By the way, as he had pleaded guilty to the original offence, there will be no need of a trial now, he could just be taken straight to a Prison (assuming the original guilty plea stands given the circumstances of the case - has he ever actually been sentenced for the crime he admitted?) - but I assume he will face new charges of absconding from justice and could face a new trial on this.
I don't think it's hollow at all. I have no sympathy for Roman Polanski at all but...
In California where they are giving state employees IOUs in order to pay their salary, where they are cutting back state services, where they are canceling highway and infrastructure projects, in a city where there is huge unemployment and tons of foreclosures, where the tax base is shrinking and they can't even afford to fix the schools pursing something that happened thirty years ago when the victim doesn't want it pursued, something that is going to cost a bunch of dollars is ridiculous.
If it were a different time, then maybe, but for now just let it drop there's more important things to pay for.
While your financial concerns are definitely valid, Michael, I just don't see how or why we should put aside law and order for more prosperous times.
The reason why it takes place now - in a time where the economy is terrible - is indeed because he fled in the first place. To me, it just sends out a whole bag of wrong signals if he was allowed to walk away from this due to the state of the economy.
The O.J. Simpsons murder trial back in '94/'95 cost LA County an estimated USD 9,000,000. That was a trial that ran for almost two years for various (stupid) reasons. I have a hard time imagining this trial costing even a tenth of that. I doubt it'll break Californias "law and Order" budget.
Down in the hole / Jesus tries to crack a smile / Beneath another shovel load
This is about context. The attorneys and judge reached a plea agreement. Then the judge, for reasons specific to himself, changed his mind. Polanski was then looking at 50 years. Everyone was shocked, even the victim.
No, I don't condone what Polanski did, but I'm not going to draw and quarter him either. The sanctimony is a bit over overwhelming.
It seems anything that has anything to do with sex sends people off the deep end.
Sanctimonious? Last time I checked, it was an accusation of high-mindedness, hell, maybe I could even go as far as to say hypocrisy. Considering the vast majority do not consider sex with a child - it's an odd charge.
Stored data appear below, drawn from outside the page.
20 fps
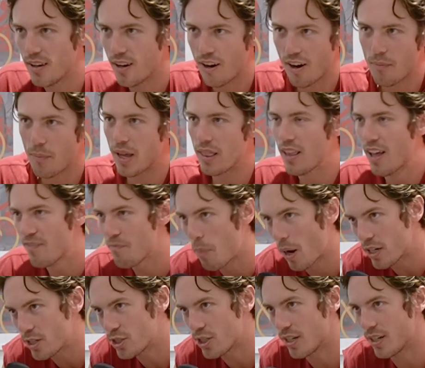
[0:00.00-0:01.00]
on my left
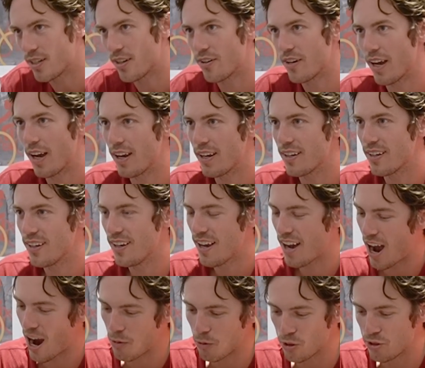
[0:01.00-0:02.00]
butt cheek. Okay.
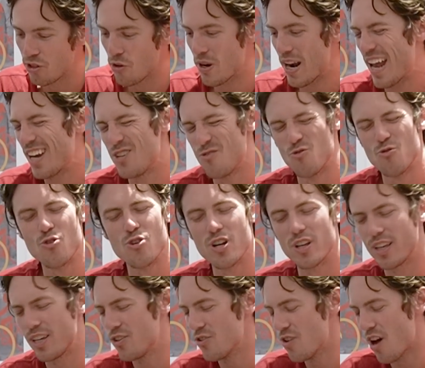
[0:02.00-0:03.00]
I will do it. And I
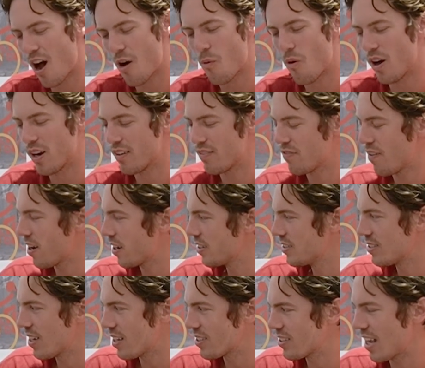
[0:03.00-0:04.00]
really do not want to
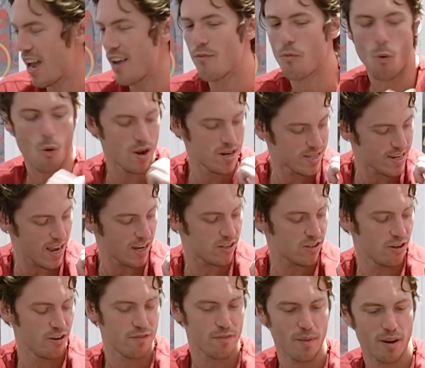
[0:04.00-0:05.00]
fucking test. I have one
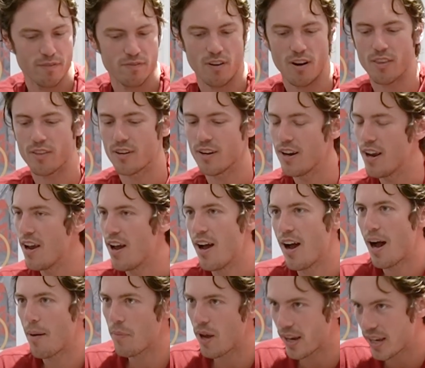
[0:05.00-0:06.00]
tattoo for my father
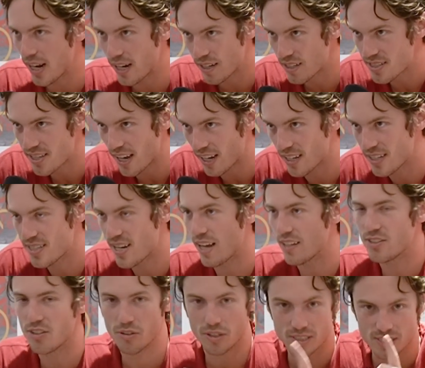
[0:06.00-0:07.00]
I'm not getting a second
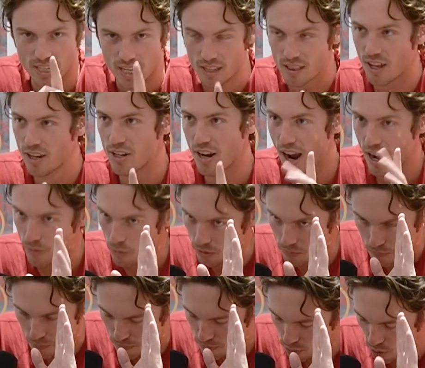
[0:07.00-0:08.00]
tattoo because Elon, I
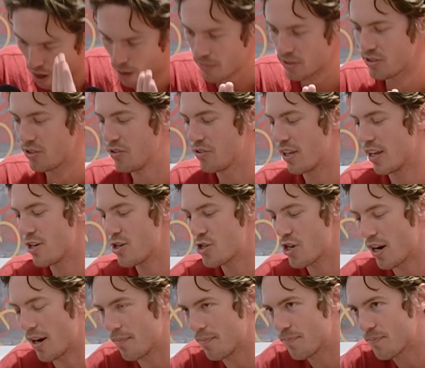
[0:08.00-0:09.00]
will promise you'll get in
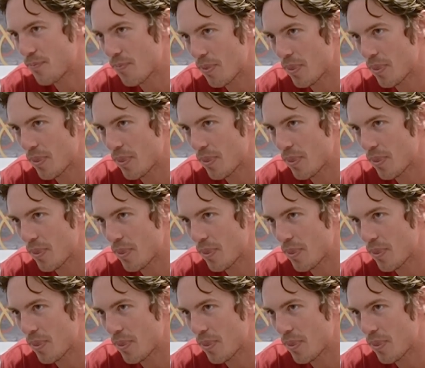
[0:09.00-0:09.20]
shape.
Some people just feel that a grown man having sex with a 13-year-old girl is fundamentally wrong and have no problems with asinine charges subsequently being thrown at them for laying down the reality.
Sanctimonious? Last time I checked, it was an accusation of high-mindedness, hell, maybe I could even go as far as to say hypocrisy. Considering the vast majority do not consider sex with a child - it's an odd charge.
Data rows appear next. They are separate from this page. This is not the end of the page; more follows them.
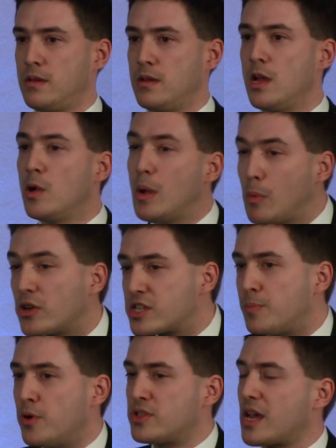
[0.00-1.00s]
We want to
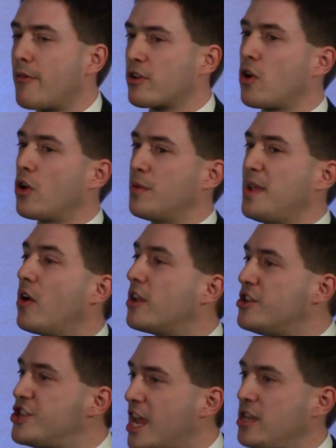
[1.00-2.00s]
put our economy on a
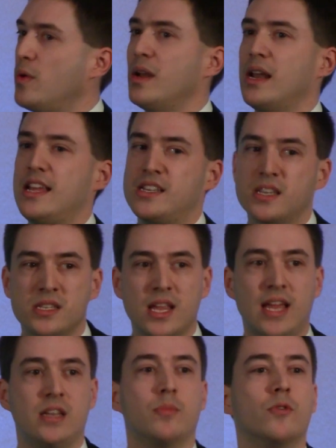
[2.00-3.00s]
genuinely
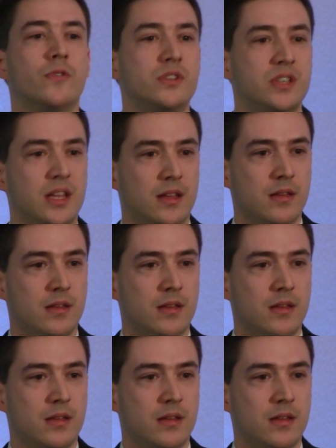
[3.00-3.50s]
sustainable footing.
Some people just feel that a grown man having sex with a 13-year-old girl is fundamentally wrong and have no problems with asinine charges subsequently being thrown at them for laying down the reality.
Andrew
Cases like this allow people to flex their "superior" virtue. And, of course, the ones who are most harsh in their desired punishment for the purp are the most virtuous.
Cases like this allow people to flex their "superior" virtue. And, of course, the ones who are most harsh in their desired punishment for the purp are the most virtuous.
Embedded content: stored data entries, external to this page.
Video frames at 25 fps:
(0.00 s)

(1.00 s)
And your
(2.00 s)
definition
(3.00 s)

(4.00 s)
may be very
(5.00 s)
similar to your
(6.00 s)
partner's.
It all seems a little self serving to me.
seth
We will have to agree to disagree here then, 'cos we clearly see this issue in a fundamentally and irrevocably different way.
From what I have read, it should perhaps be noted that there is no proof that the Judge was going to throw out the plea bargain.
This story seems to have been based largely on what Polanski's lawyers have claimed they heard rather than any actual statement from the Judge - and one of the Prosecutors in the case now says that he lied about having had a conversation with the Judge about this subject, which has been the basis for most of the claims ever since!
If the plea bargain had been thrown out at sentencing and Polanski had received a longer sentence, his lawyers would surely have had grounds for a successful appeal.